[Task to carry out]
The answer should consist of the full listing below, repeated exactly and free of pictures.

#####

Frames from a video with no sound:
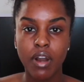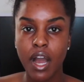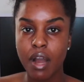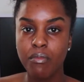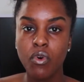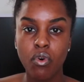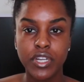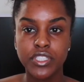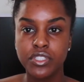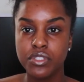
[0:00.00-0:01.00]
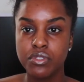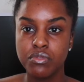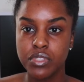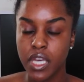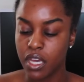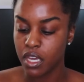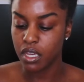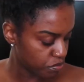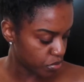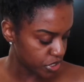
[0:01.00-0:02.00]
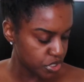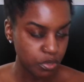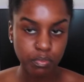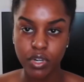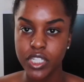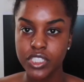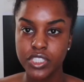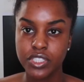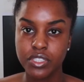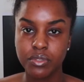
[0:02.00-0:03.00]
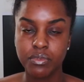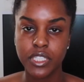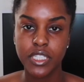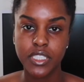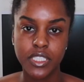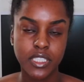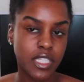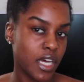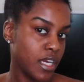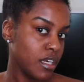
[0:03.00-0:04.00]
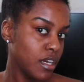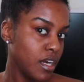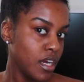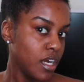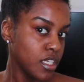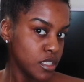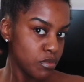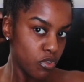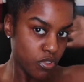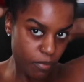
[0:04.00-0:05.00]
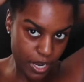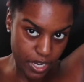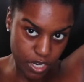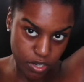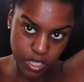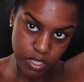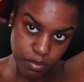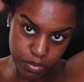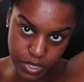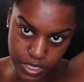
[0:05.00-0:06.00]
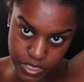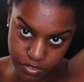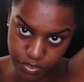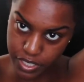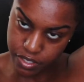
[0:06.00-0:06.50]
I'm going to use a bristle brush to really just like smooth my hair up in different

#####

[Written reply]
Frames from a video with no sound:
[0:00.00-0:01.00]
[0:01.00-0:02.00]
[0:02.00-0:03.00]
[0:03.00-0:04.00]
[0:04.00-0:05.00]
[0:05.00-0:06.00]
[0:06.00-0:06.50]
I'm going to use a bristle brush to really just like smooth my hair up in different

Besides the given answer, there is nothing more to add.